E aqui vemos que podemos enxergar com a ótica da mulher de Benjamin, Hildegarde, que envelhecia, enquanto seu marido rejuvenescia. O que ela deve ter passado? Se olharmos para ótica do filho, apesar de seus defeitos e pecados, como seria em ver seu pai ficando cada vez mais adolescente e criança, enquanto ele se tornava mais velho e constituía uma família?
Ao enxergar com todas estas óticas, levando em conta de que o livro apresenta uma estória diferente do filme, e não uma simples versão resumida, percebemos quanta riqueza Scott Fitzgerald traz em sua obra. E mais terrível é perceber que a vergonha que Benjamim sentiu do pai, haveria de sentir do filho. Mas por quê? Recomendo que leiam o livro para saber.

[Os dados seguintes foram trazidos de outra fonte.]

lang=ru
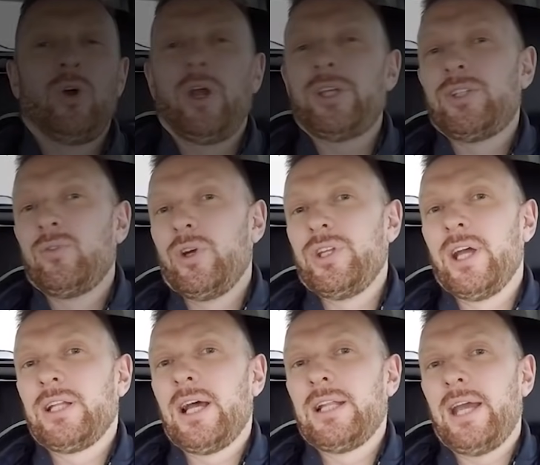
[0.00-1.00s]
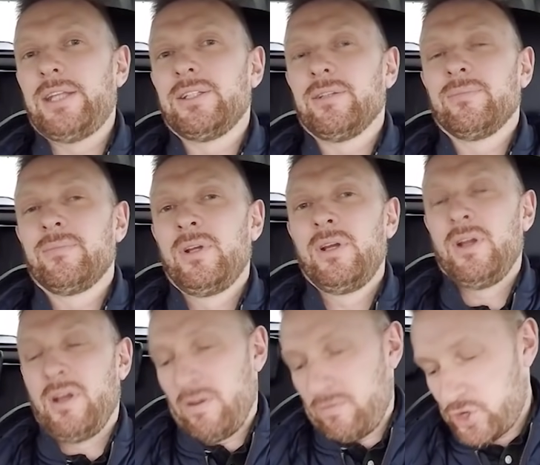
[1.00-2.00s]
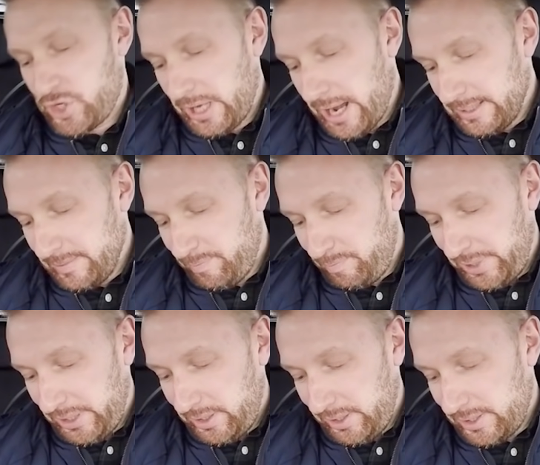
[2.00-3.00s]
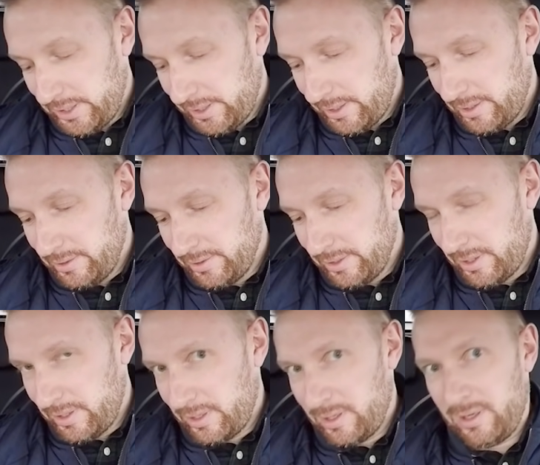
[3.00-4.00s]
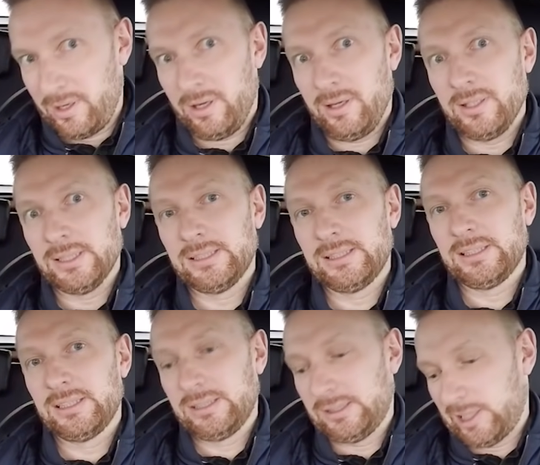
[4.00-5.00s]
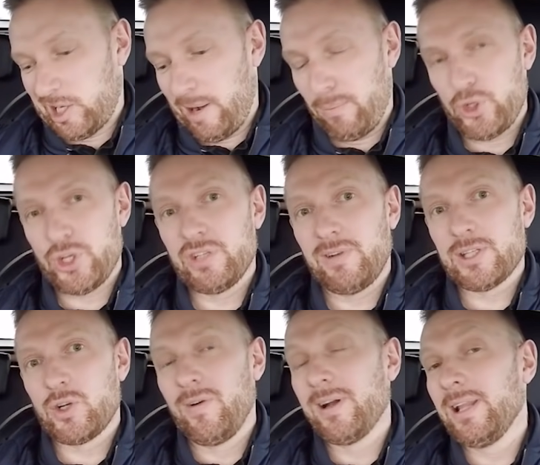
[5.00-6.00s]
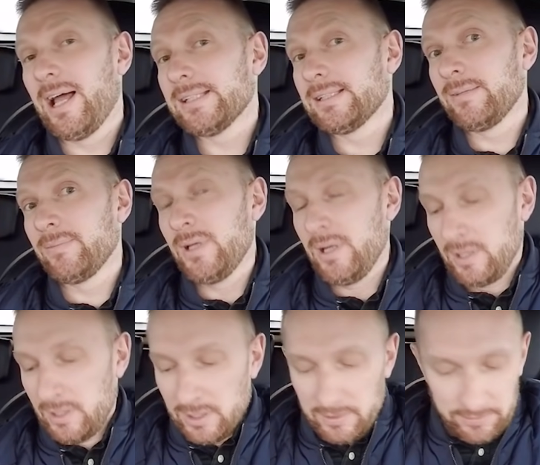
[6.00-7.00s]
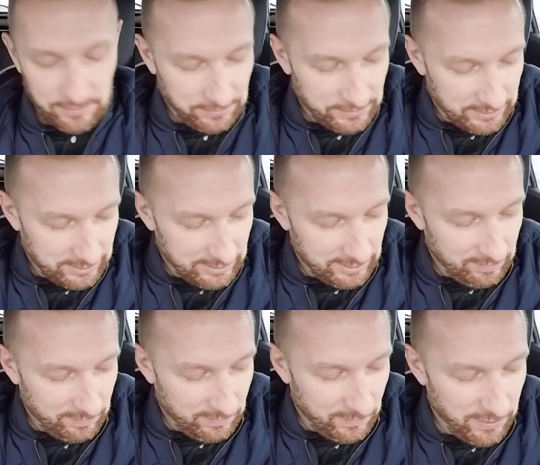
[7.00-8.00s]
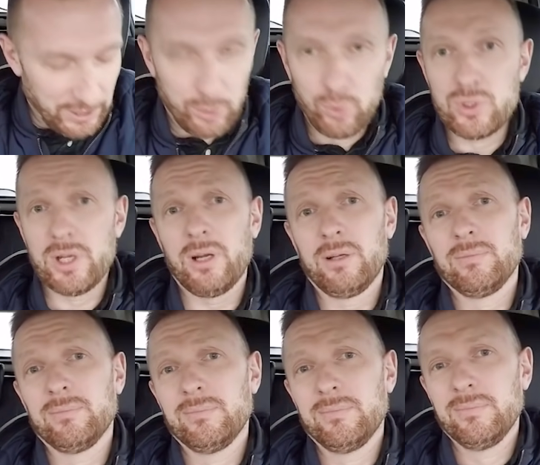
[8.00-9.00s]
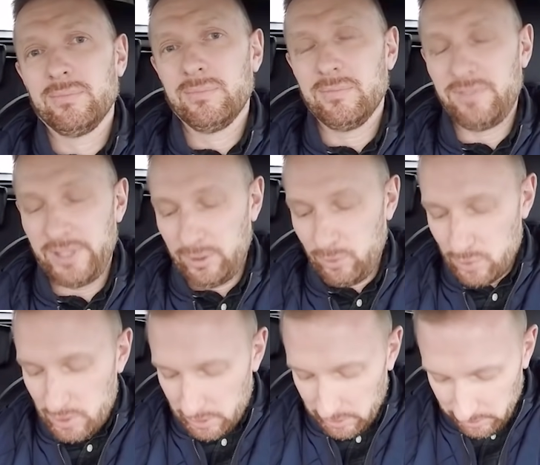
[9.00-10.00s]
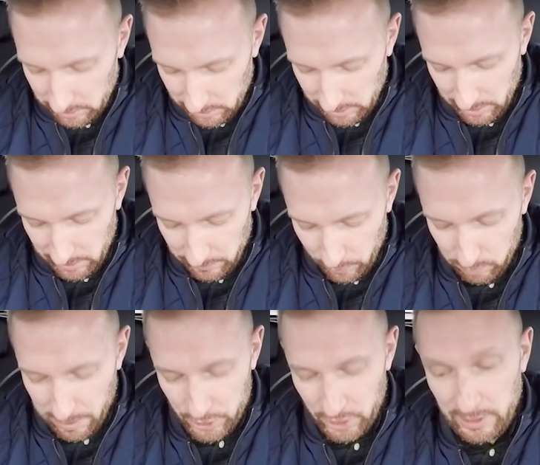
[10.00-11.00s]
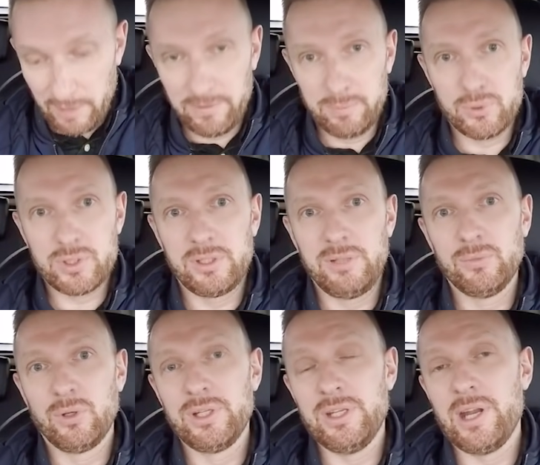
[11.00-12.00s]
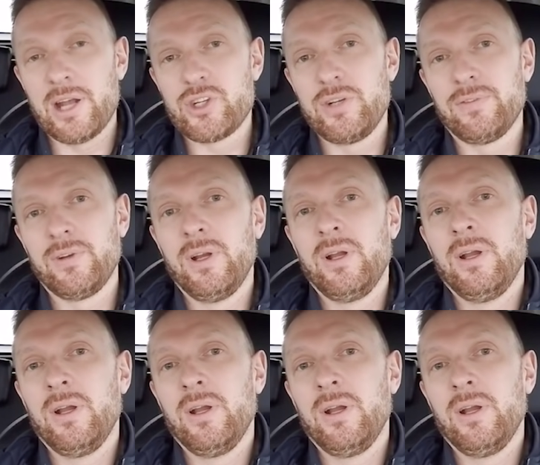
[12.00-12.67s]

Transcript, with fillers: Кто я сегодня? Отгадайте. В шикарном прикиде э, рабоче-заводского класса. В, в ритузах. В ритузах. Э, в рубашке на выпуск. Немного неряшлив.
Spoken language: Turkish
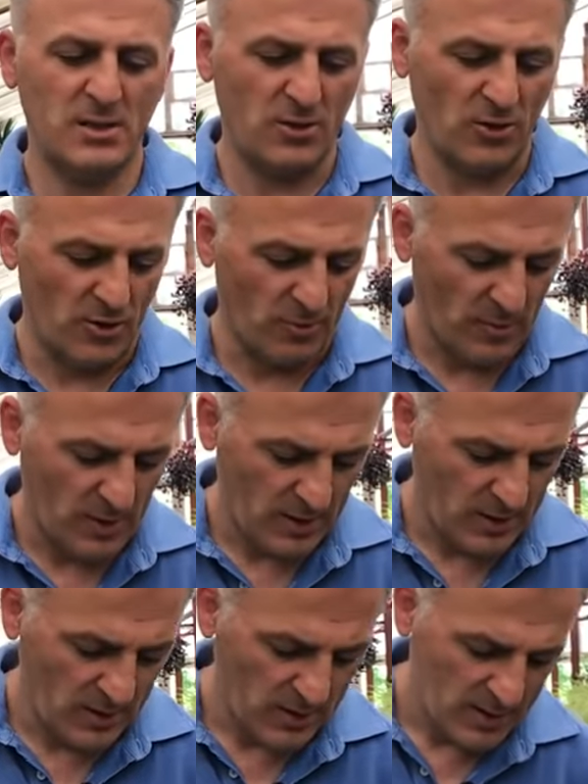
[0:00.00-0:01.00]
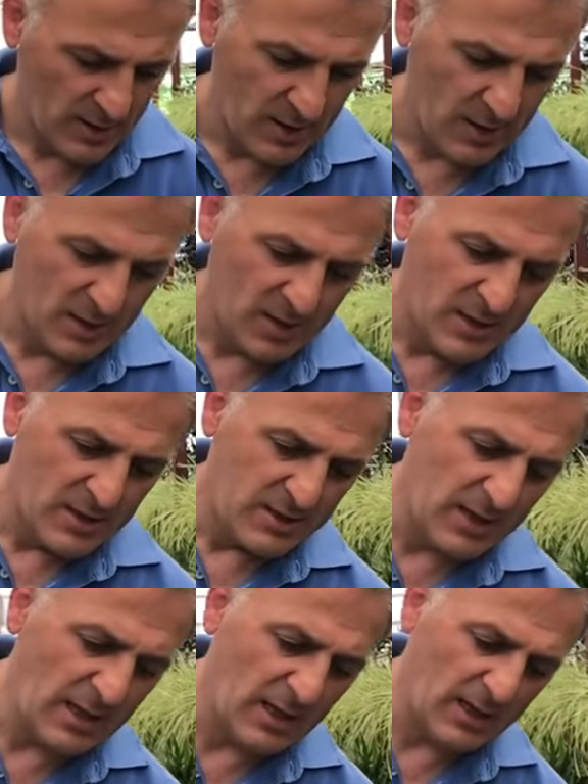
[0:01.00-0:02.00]
istiyorum.
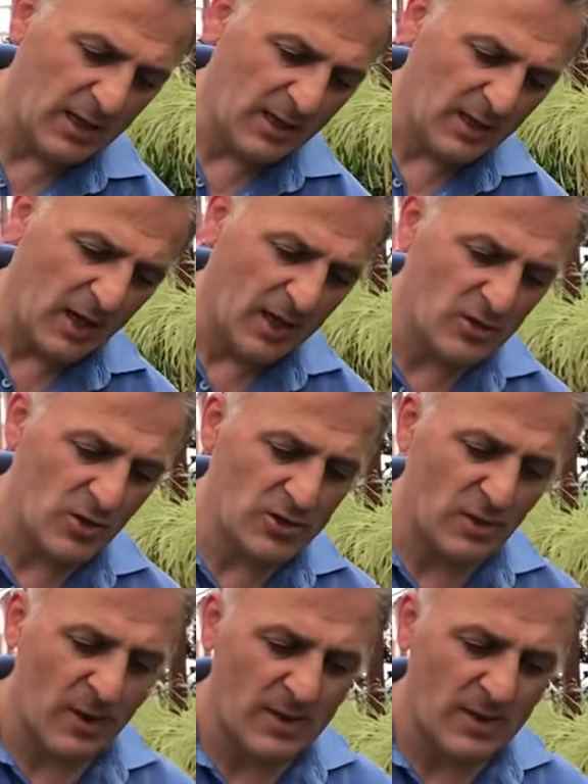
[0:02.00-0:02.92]
Çelikler az önce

É uma obra fascinante e curta, que pode ser muito bem aproveitada e da mesma forma, pode muito bem conduzir a uma série de reflexões, que não somente possam contribuir para o imaginário, mas também pode auxiliar para a vida, quando lemos de maneira bem meditada.
Recomendo a todos a leitora deste clássico norte-americano, assim como do filme.